Alors que les travailleuses et travailleurs d’Ubisoft se mobilisent pour leurs conditions de travail, trois anciens hauts cadres de la société de jeux vidéo sont jugés cette semaine par le tribunal correctionnel de Bobigny. Ils sont accusés de harcèlement moral et sexuel systémique envers les employés, et ce, pendant près d’une décennie.
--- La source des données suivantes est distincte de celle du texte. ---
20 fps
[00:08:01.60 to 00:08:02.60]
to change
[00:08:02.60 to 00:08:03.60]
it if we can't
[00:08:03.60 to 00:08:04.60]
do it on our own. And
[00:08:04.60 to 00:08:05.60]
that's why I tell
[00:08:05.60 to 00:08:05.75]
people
Des dizaines de témoins ont été entendus lors de l’enquête mais « un grand nombre renonçait à déposer plainte par crainte des réactions du milieu du jeu vidéo », selon le rapport dont l’Agence France Presse a eu connaissance.
C’est à la suite d’une vague de témoignages anonymes sur Twitter (aujourd’hui X) que le scandale a éclaté au grand jour en juillet 2020, notamment grâce à des enquêtes publiées dans Libération et Numérama. Dans la foulée, Serge Hascoët, directeur créatif et numéro deux du groupe, démissionne. Thomas François et Guillaume Patrux sont, eux, licenciés pour faute grave.
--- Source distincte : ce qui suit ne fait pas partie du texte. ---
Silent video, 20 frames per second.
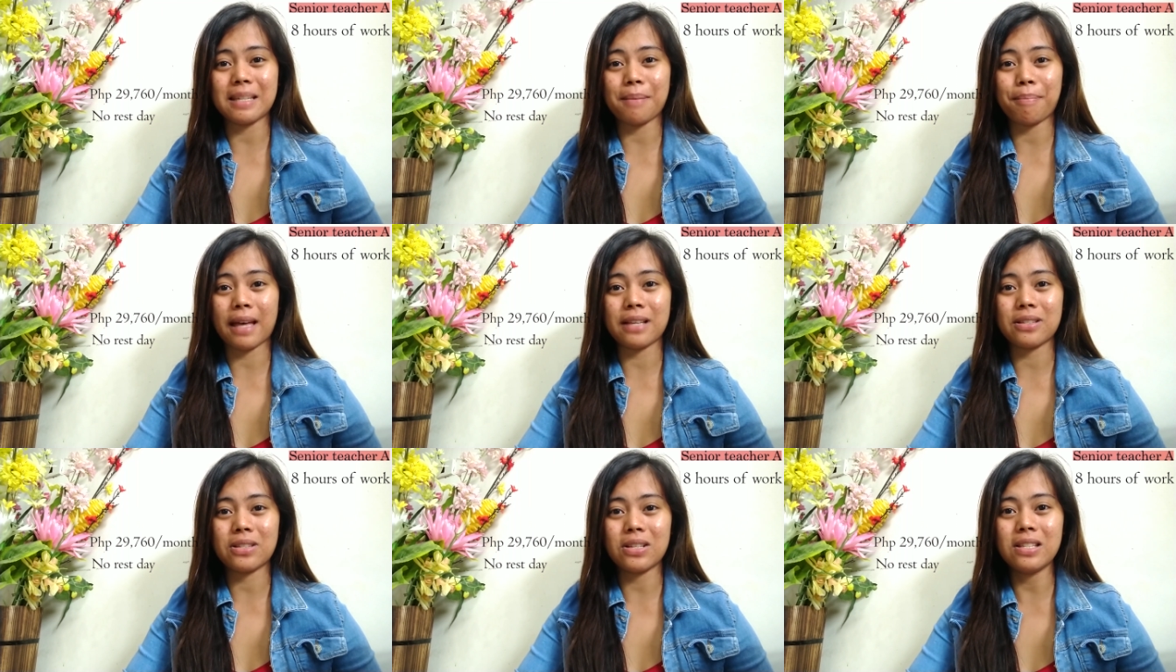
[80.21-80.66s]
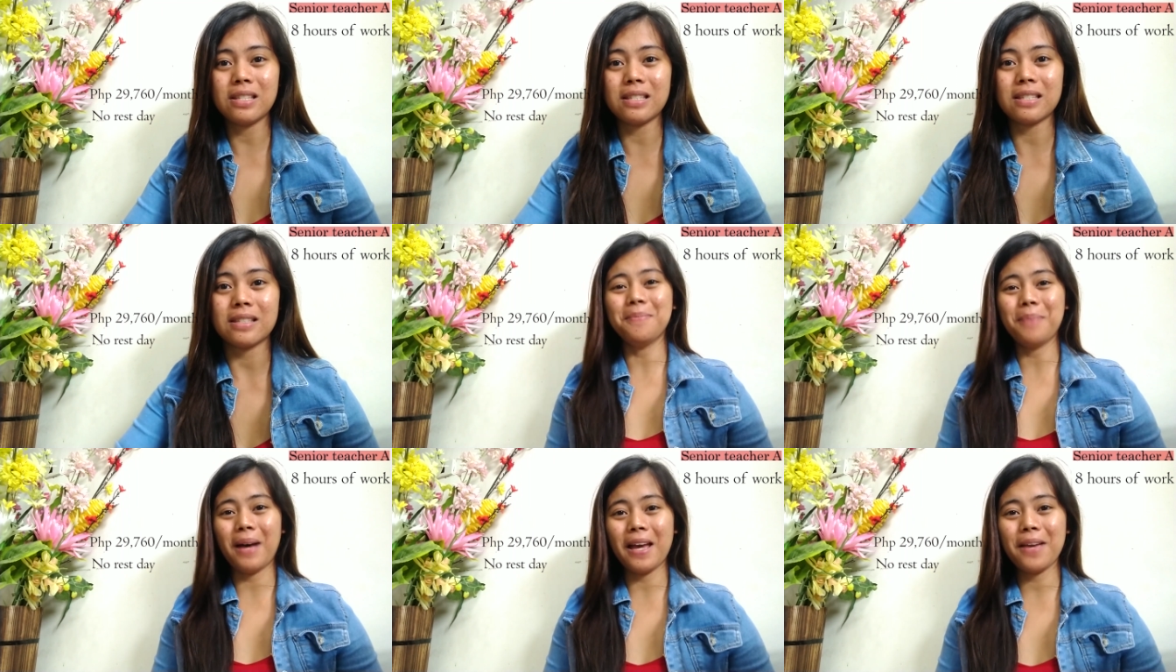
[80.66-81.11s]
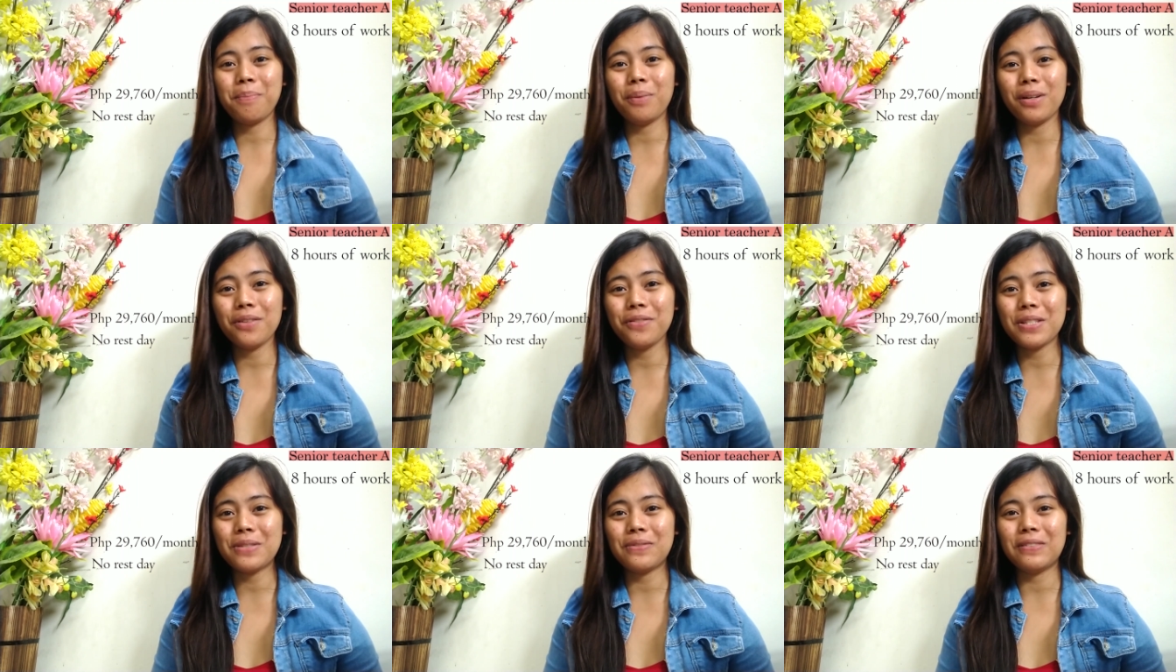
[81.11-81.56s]
pesos. In my
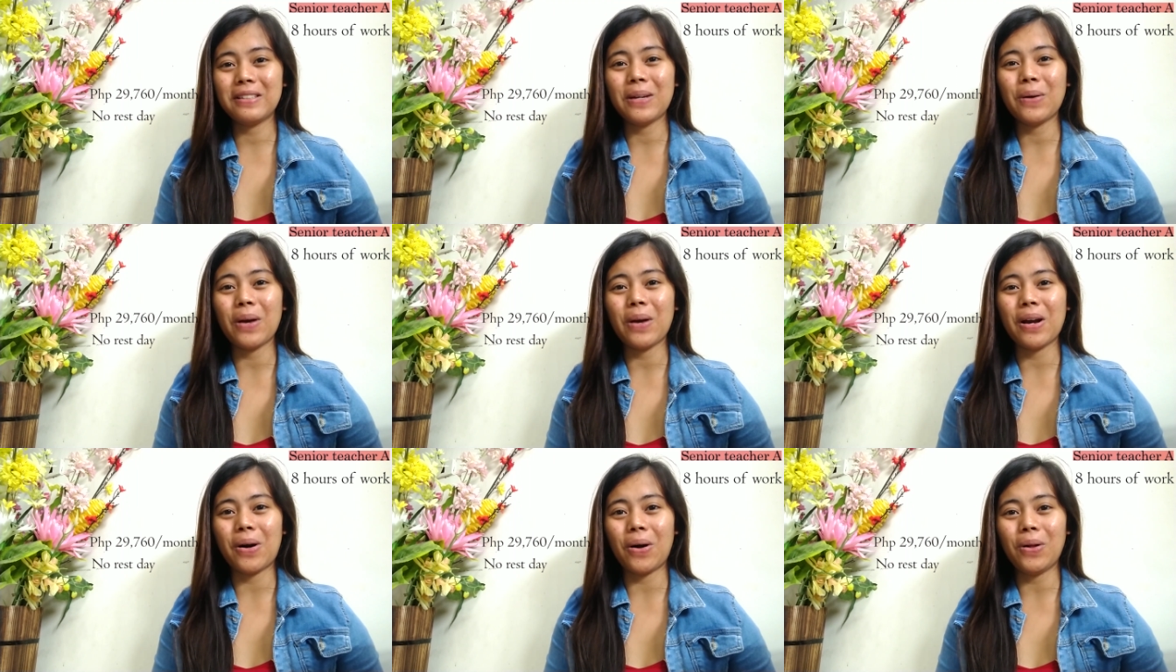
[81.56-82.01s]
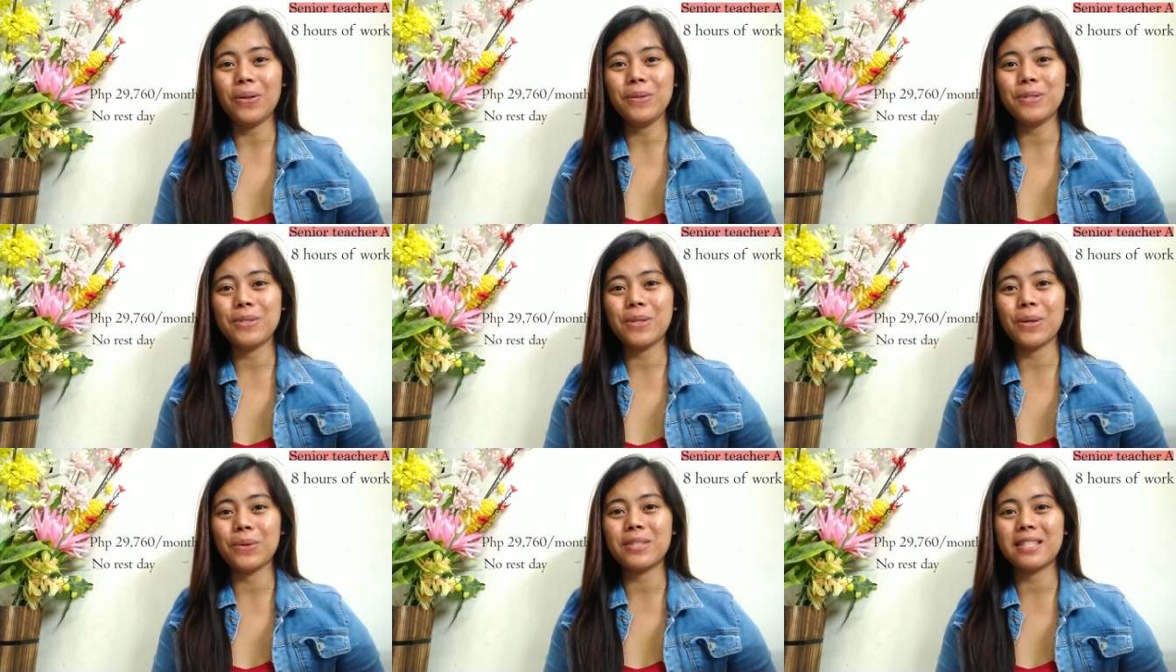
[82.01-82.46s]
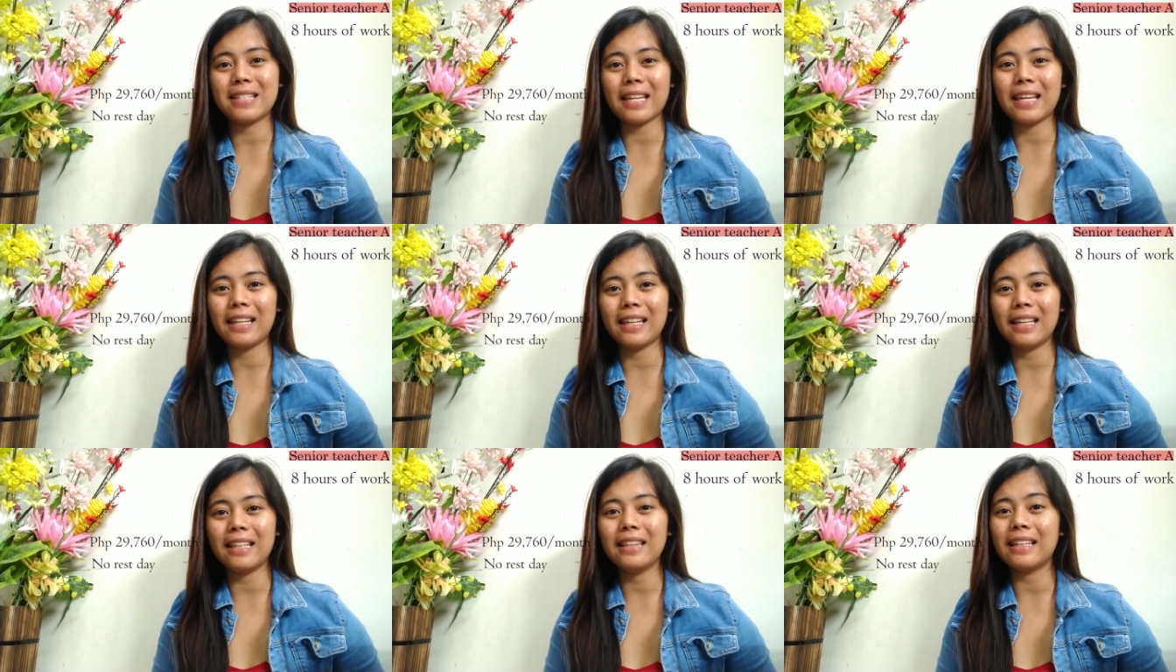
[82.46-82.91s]
previous video, I also
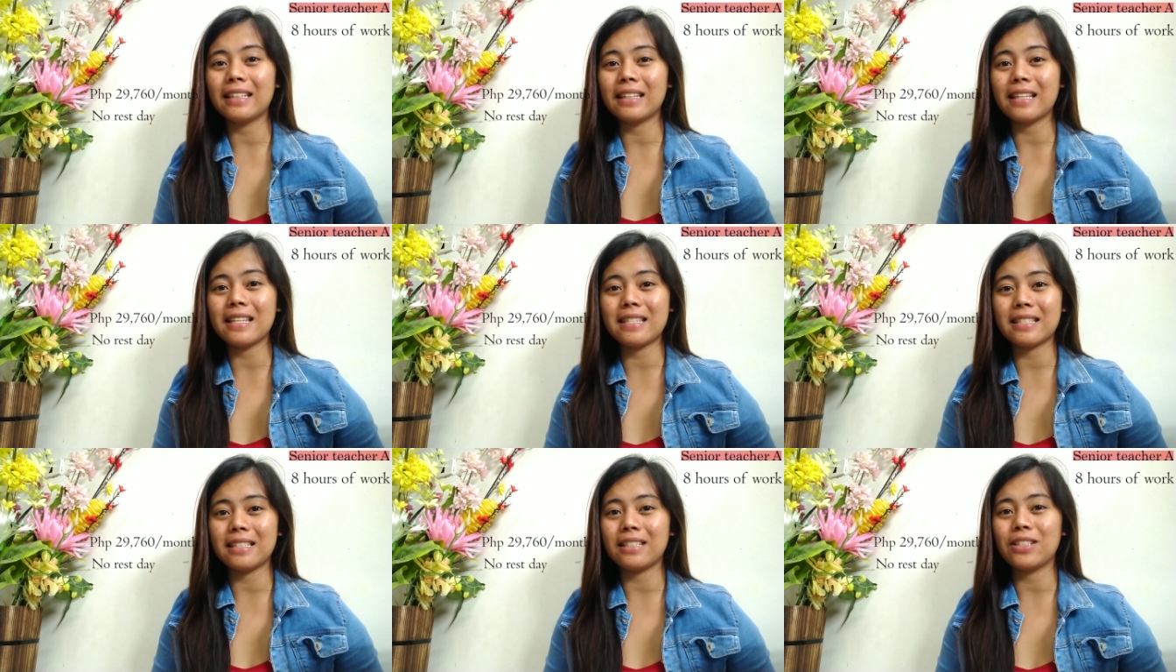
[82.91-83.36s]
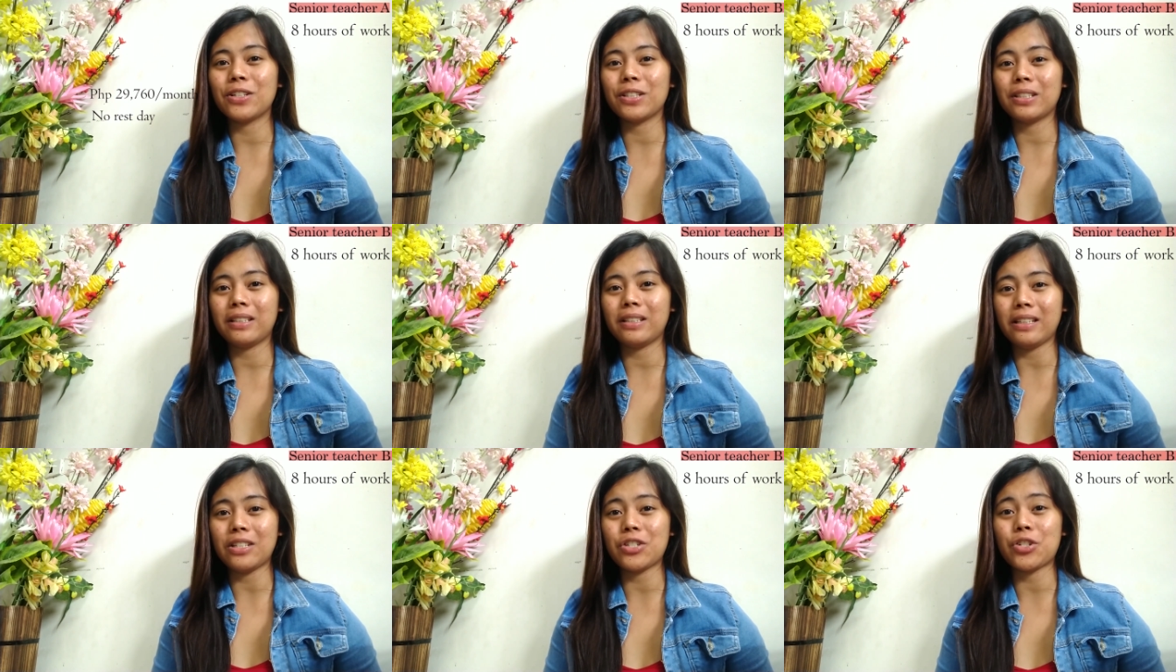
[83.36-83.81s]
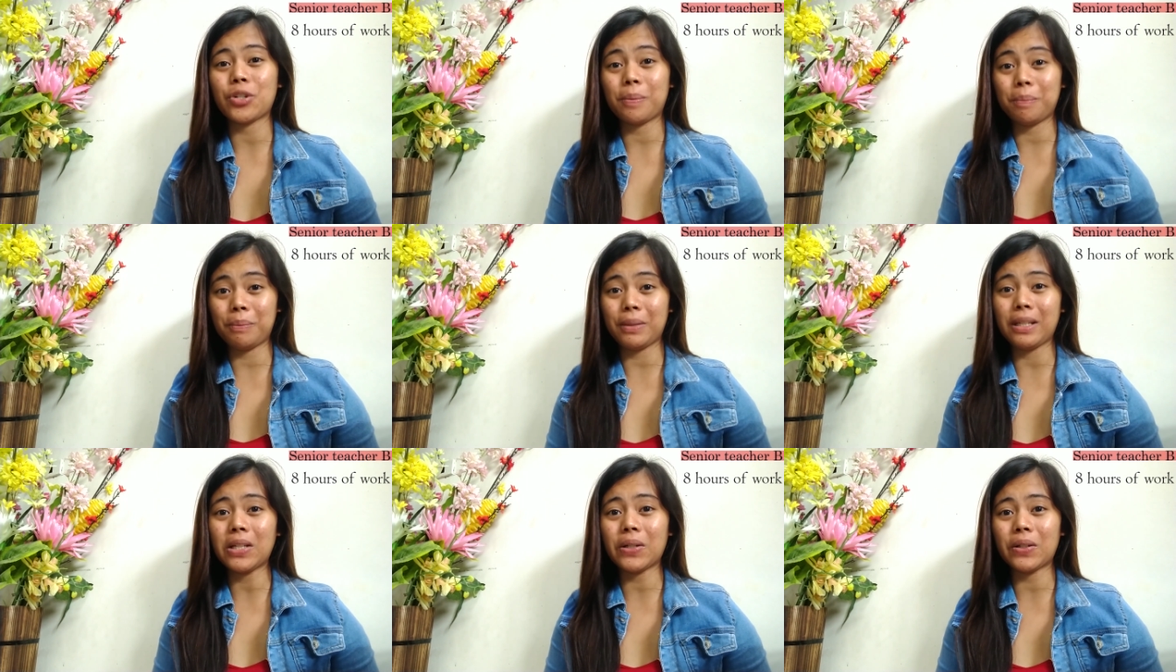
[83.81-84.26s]
stated that a senior teacher
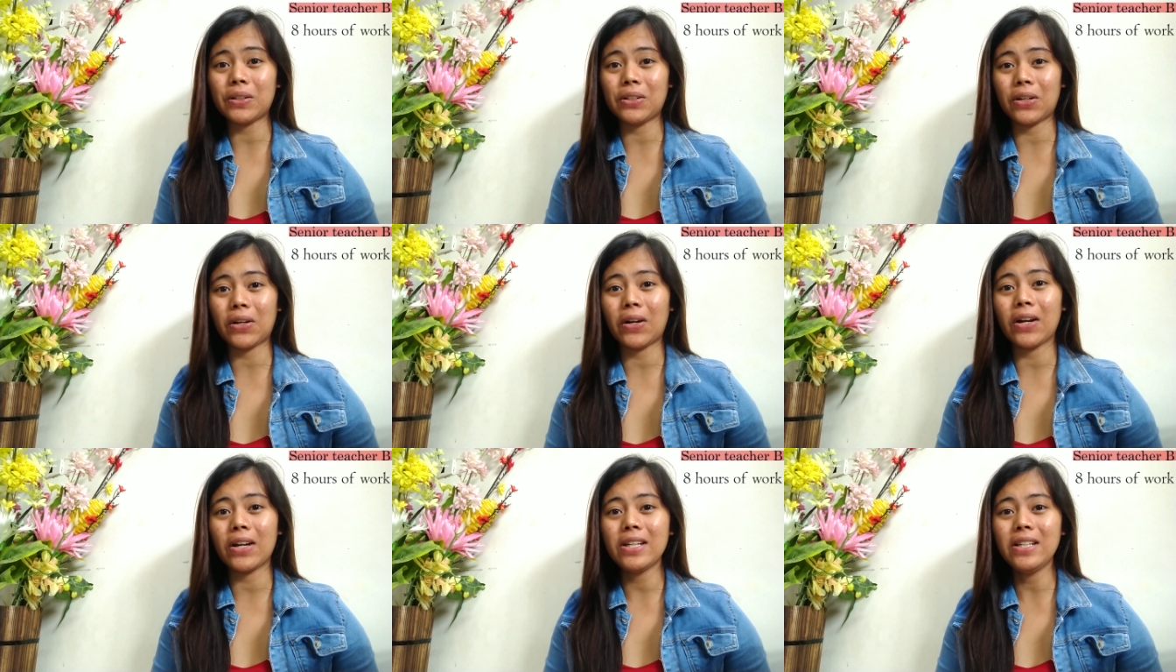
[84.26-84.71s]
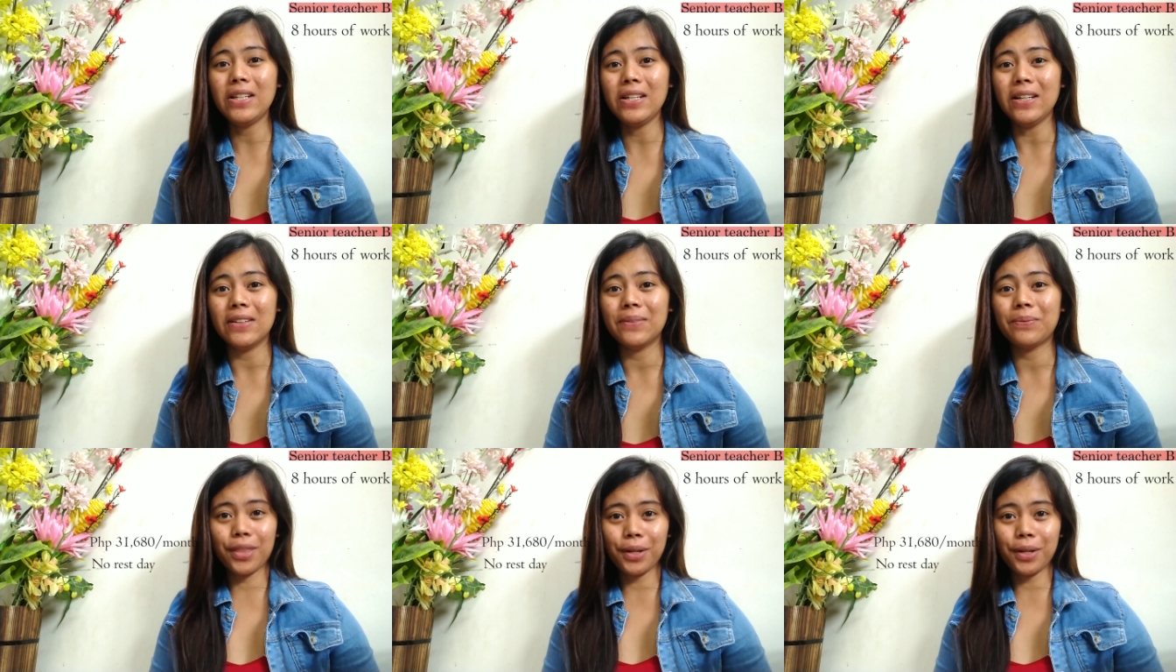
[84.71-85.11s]
B could earn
Thomas François, dit « Tommy », est le principal concerné par les témoignages accablants sur l’attitude de ces cadres au sein des locaux du géant français de la tech, situés à Montreuil (Seine-Saint-Denis). Âgé de 38 à 46 ans sur la période retenue par la justice, celui qui est alors vice-président du service éditorial d’Ubisoft, aurait eu pour habitude de diffuser des films pornographiques dans l’open space et de commenter publiquement le physique des employées, qu’il insultait de façon régulière.
Actes sexistes, racistes et islamophobes
Humiliations publiques et actes analogues à du bizutage sont alors le lot quotidien, selon les témoins. L’homme pouvait autant s’amuser à ligoter une employée à une chaise qu’à lui barbouiller le visage de feutre. Outre ces accusations de harcèlement sexuel et moral, il est poursuivi pour tentative d’agression sexuelle. Lors d’une fête de Noël, il aurait tenté d’embrasser de force une jeune employée, maintenue par d’autres collègues.
Car Tommy François incitait « ses subordonnés à agir de même, usant notamment à cette fin de son aura et de sa position hiérarchique élevée au sein de la société », selon le rapport consulté par l’AFP. Accusé de comportements libidineux et de questions intrusives de nature sexuelle, Serge Hascouët est également accusé de commentaires et actes racistes et islamophobes. Après les attentats de 2015, il aurait par exemple demandé à une employée de confession musulmane si elle adhérait aux idées du groupe État islamique.
Cette assistante de direction pouvait retrouver des images de sandwich au bacon en fond d’écran de son ordinateur, de la nourriture déposée sur son bureau pendant le mois du ramadan. Troisième prévenu dans ce procès, l’ancien « game director » Guillaume Patrux, 39 ans, est lui renvoyé pour harcèlement moral.